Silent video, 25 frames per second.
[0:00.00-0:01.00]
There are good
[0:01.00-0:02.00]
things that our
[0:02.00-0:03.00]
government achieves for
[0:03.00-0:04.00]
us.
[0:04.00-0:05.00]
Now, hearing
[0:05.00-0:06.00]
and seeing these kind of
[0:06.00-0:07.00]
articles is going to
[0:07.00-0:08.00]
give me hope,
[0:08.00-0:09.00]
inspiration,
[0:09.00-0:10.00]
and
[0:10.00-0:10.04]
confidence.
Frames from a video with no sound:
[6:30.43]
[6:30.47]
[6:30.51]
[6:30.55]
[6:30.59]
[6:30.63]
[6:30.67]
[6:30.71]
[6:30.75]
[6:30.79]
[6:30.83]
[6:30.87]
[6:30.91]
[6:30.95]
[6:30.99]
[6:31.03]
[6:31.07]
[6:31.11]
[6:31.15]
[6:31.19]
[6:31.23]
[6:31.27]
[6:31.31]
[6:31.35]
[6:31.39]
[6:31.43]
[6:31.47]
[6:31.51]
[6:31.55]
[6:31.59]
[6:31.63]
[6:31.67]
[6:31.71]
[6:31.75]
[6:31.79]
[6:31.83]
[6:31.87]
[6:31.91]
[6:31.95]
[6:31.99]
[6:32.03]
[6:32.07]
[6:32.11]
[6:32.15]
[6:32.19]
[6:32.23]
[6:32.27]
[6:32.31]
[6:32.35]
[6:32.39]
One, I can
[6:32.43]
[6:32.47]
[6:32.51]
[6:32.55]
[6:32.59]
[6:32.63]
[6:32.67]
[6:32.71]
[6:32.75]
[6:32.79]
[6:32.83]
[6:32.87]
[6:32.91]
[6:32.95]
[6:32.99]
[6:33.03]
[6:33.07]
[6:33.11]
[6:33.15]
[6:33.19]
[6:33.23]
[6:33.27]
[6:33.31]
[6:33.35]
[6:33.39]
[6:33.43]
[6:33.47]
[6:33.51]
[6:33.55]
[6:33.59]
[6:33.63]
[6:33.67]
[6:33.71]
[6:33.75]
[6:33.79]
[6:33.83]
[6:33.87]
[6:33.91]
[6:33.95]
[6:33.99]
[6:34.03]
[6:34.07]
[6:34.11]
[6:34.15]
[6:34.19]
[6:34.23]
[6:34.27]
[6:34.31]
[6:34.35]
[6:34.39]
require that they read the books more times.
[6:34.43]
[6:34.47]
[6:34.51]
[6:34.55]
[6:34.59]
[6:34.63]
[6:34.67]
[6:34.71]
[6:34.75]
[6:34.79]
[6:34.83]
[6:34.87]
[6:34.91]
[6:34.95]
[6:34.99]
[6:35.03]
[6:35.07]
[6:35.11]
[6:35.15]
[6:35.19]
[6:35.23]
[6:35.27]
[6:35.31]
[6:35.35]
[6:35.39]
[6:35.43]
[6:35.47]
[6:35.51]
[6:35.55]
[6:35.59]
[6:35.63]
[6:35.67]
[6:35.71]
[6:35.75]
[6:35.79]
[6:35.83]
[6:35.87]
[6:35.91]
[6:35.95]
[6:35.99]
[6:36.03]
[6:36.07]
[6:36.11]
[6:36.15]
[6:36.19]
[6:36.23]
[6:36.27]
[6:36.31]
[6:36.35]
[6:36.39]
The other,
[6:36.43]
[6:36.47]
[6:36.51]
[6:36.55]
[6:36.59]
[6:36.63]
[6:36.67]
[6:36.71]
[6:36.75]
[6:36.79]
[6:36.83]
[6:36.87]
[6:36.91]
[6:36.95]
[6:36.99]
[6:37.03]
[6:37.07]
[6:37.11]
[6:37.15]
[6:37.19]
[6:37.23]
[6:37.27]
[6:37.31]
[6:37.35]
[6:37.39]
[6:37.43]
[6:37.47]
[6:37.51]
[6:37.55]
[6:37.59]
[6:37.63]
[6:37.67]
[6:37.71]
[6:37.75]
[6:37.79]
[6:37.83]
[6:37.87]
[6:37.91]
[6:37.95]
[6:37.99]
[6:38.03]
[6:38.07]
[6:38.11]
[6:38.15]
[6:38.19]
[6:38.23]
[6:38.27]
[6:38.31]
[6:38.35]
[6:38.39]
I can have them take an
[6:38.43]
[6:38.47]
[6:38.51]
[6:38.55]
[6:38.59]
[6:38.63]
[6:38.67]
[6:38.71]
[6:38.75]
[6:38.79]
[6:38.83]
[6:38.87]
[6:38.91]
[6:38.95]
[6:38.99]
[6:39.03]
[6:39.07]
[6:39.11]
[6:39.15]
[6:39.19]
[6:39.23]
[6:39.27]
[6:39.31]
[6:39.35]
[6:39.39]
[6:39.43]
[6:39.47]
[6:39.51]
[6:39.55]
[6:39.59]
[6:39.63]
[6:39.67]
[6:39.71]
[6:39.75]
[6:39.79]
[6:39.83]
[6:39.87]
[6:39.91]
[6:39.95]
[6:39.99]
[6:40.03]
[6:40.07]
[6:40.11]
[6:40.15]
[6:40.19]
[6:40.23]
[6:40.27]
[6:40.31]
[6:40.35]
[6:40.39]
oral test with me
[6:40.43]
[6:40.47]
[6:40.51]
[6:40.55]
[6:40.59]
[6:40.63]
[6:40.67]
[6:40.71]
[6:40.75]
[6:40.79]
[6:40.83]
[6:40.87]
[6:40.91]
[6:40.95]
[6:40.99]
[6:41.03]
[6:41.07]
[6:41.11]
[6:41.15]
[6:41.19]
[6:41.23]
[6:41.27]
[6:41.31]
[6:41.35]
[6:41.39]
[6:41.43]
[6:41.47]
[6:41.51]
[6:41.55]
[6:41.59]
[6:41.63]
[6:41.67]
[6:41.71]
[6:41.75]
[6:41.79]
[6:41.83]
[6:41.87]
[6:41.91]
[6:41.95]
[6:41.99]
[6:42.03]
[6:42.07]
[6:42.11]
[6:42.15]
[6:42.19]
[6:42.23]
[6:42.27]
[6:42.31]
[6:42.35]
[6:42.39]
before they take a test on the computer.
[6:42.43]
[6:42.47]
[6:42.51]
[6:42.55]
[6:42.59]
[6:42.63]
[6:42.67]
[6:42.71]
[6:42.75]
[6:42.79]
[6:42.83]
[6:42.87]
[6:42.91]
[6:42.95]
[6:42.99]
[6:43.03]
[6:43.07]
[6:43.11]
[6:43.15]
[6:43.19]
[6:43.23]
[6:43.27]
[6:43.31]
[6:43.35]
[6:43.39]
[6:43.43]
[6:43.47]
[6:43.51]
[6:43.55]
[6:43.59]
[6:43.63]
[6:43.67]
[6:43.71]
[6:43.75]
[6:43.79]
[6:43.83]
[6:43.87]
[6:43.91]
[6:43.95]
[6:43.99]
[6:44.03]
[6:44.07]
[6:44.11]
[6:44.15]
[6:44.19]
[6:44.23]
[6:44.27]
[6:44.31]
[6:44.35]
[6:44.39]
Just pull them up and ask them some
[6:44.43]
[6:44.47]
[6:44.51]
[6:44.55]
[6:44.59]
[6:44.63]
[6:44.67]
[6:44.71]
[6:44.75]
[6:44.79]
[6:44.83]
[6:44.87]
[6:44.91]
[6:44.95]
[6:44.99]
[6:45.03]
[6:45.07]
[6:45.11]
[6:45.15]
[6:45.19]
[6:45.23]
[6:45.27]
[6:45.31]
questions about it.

_ _ _ _ _ _ _

* _Problem requirements_:
Write out all the material exactly, keeping each word.

* _Response to the task_:
Silent video, 25 frames per second.
[0:00.00-0:01.00]
There are good
[0:01.00-0:02.00]
things that our
[0:02.00-0:03.00]
government achieves for
[0:03.00-0:04.00]
us.
[0:04.00-0:05.00]
Now, hearing
[0:05.00-0:06.00]
and seeing these kind of
[0:06.00-0:07.00]
articles is going to
[0:07.00-0:08.00]
give me hope,
[0:08.00-0:09.00]
inspiration,
[0:09.00-0:10.00]
and
[0:10.00-0:10.04]
confidence.
Frames from a video with no sound:
[6:30.43]
[6:30.47]
[6:30.51]
[6:30.55]
[6:30.59]
[6:30.63]
[6:30.67]
[6:30.71]
[6:30.75]
[6:30.79]
[6:30.83]
[6:30.87]
[6:30.91]
[6:30.95]
[6:30.99]
[6:31.03]
[6:31.07]
[6:31.11]
[6:31.15]
[6:31.19]
[6:31.23]
[6:31.27]
[6:31.31]
[6:31.35]
[6:31.39]
[6:31.43]
[6:31.47]
[6:31.51]
[6:31.55]
[6:31.59]
[6:31.63]
[6:31.67]
[6:31.71]
[6:31.75]
[6:31.79]
[6:31.83]
[6:31.87]
[6:31.91]
[6:31.95]
[6:31.99]
[6:32.03]
[6:32.07]
[6:32.11]
[6:32.15]
[6:32.19]
[6:32.23]
[6:32.27]
[6:32.31]
[6:32.35]
[6:32.39]
One, I can
[6:32.43]
[6:32.47]
[6:32.51]
[6:32.55]
[6:32.59]
[6:32.63]
[6:32.67]
[6:32.71]
[6:32.75]
[6:32.79]
[6:32.83]
[6:32.87]
[6:32.91]
[6:32.95]
[6:32.99]
[6:33.03]
[6:33.07]
[6:33.11]
[6:33.15]
[6:33.19]
[6:33.23]
[6:33.27]
[6:33.31]
[6:33.35]
[6:33.39]
[6:33.43]
[6:33.47]
[6:33.51]
[6:33.55]
[6:33.59]
[6:33.63]
[6:33.67]
[6:33.71]
[6:33.75]
[6:33.79]
[6:33.83]
[6:33.87]
[6:33.91]
[6:33.95]
[6:33.99]
[6:34.03]
[6:34.07]
[6:34.11]
[6:34.15]
[6:34.19]
[6:34.23]
[6:34.27]
[6:34.31]
[6:34.35]
[6:34.39]
require that they read the books more times.
[6:34.43]
[6:34.47]
[6:34.51]
[6:34.55]
[6:34.59]
[6:34.63]
[6:34.67]
[6:34.71]
[6:34.75]
[6:34.79]
[6:34.83]
[6:34.87]
[6:34.91]
[6:34.95]
[6:34.99]
[6:35.03]
[6:35.07]
[6:35.11]
[6:35.15]
[6:35.19]
[6:35.23]
[6:35.27]
[6:35.31]
[6:35.35]
[6:35.39]
[6:35.43]
[6:35.47]
[6:35.51]
[6:35.55]
[6:35.59]
[6:35.63]
[6:35.67]
[6:35.71]
[6:35.75]
[6:35.79]
[6:35.83]
[6:35.87]
[6:35.91]
[6:35.95]
[6:35.99]
[6:36.03]
[6:36.07]
[6:36.11]
[6:36.15]
[6:36.19]
[6:36.23]
[6:36.27]
[6:36.31]
[6:36.35]
[6:36.39]
The other,
[6:36.43]
[6:36.47]
[6:36.51]
[6:36.55]
[6:36.59]
[6:36.63]
[6:36.67]
[6:36.71]
[6:36.75]
[6:36.79]
[6:36.83]
[6:36.87]
[6:36.91]
[6:36.95]
[6:36.99]
[6:37.03]
[6:37.07]
[6:37.11]
[6:37.15]
[6:37.19]
[6:37.23]
[6:37.27]
[6:37.31]
[6:37.35]
[6:37.39]
[6:37.43]
[6:37.47]
[6:37.51]
[6:37.55]
[6:37.59]
[6:37.63]
[6:37.67]
[6:37.71]
[6:37.75]
[6:37.79]
[6:37.83]
[6:37.87]
[6:37.91]
[6:37.95]
[6:37.99]
[6:38.03]
[6:38.07]
[6:38.11]
[6:38.15]
[6:38.19]
[6:38.23]
[6:38.27]
[6:38.31]
[6:38.35]
[6:38.39]
I can have them take an
[6:38.43]
[6:38.47]
[6:38.51]
[6:38.55]
[6:38.59]
[6:38.63]
[6:38.67]
[6:38.71]
[6:38.75]
[6:38.79]
[6:38.83]
[6:38.87]
[6:38.91]
[6:38.95]
[6:38.99]
[6:39.03]
[6:39.07]
[6:39.11]
[6:39.15]
[6:39.19]
[6:39.23]
[6:39.27]
[6:39.31]
[6:39.35]
[6:39.39]
[6:39.43]
[6:39.47]
[6:39.51]
[6:39.55]
[6:39.59]
[6:39.63]
[6:39.67]
[6:39.71]
[6:39.75]
[6:39.79]
[6:39.83]
[6:39.87]
[6:39.91]
[6:39.95]
[6:39.99]
[6:40.03]
[6:40.07]
[6:40.11]
[6:40.15]
[6:40.19]
[6:40.23]
[6:40.27]
[6:40.31]
[6:40.35]
[6:40.39]
oral test with me
[6:40.43]
[6:40.47]
[6:40.51]
[6:40.55]
[6:40.59]
[6:40.63]
[6:40.67]
[6:40.71]
[6:40.75]
[6:40.79]
[6:40.83]
[6:40.87]
[6:40.91]
[6:40.95]
[6:40.99]
[6:41.03]
[6:41.07]
[6:41.11]
[6:41.15]
[6:41.19]
[6:41.23]
[6:41.27]
[6:41.31]
[6:41.35]
[6:41.39]
[6:41.43]
[6:41.47]
[6:41.51]
[6:41.55]
[6:41.59]
[6:41.63]
[6:41.67]
[6:41.71]
[6:41.75]
[6:41.79]
[6:41.83]
[6:41.87]
[6:41.91]
[6:41.95]
[6:41.99]
[6:42.03]
[6:42.07]
[6:42.11]
[6:42.15]
[6:42.19]
[6:42.23]
[6:42.27]
[6:42.31]
[6:42.35]
[6:42.39]
before they take a test on the computer.
[6:42.43]
[6:42.47]
[6:42.51]
[6:42.55]
[6:42.59]
[6:42.63]
[6:42.67]
[6:42.71]
[6:42.75]
[6:42.79]
[6:42.83]
[6:42.87]
[6:42.91]
[6:42.95]
[6:42.99]
[6:43.03]
[6:43.07]
[6:43.11]
[6:43.15]
[6:43.19]
[6:43.23]
[6:43.27]
[6:43.31]
[6:43.35]
[6:43.39]
[6:43.43]
[6:43.47]
[6:43.51]
[6:43.55]
[6:43.59]
[6:43.63]
[6:43.67]
[6:43.71]
[6:43.75]
[6:43.79]
[6:43.83]
[6:43.87]
[6:43.91]
[6:43.95]
[6:43.99]
[6:44.03]
[6:44.07]
[6:44.11]
[6:44.15]
[6:44.19]
[6:44.23]
[6:44.27]
[6:44.31]
[6:44.35]
[6:44.39]
Just pull them up and ask them some
[6:44.43]
[6:44.47]
[6:44.51]
[6:44.55]
[6:44.59]
[6:44.63]
[6:44.67]
[6:44.71]
[6:44.75]
[6:44.79]
[6:44.83]
[6:44.87]
[6:44.91]
[6:44.95]
[6:44.99]
[6:45.03]
[6:45.07]
[6:45.11]
[6:45.15]
[6:45.19]
[6:45.23]
[6:45.27]
[6:45.31]
questions about it.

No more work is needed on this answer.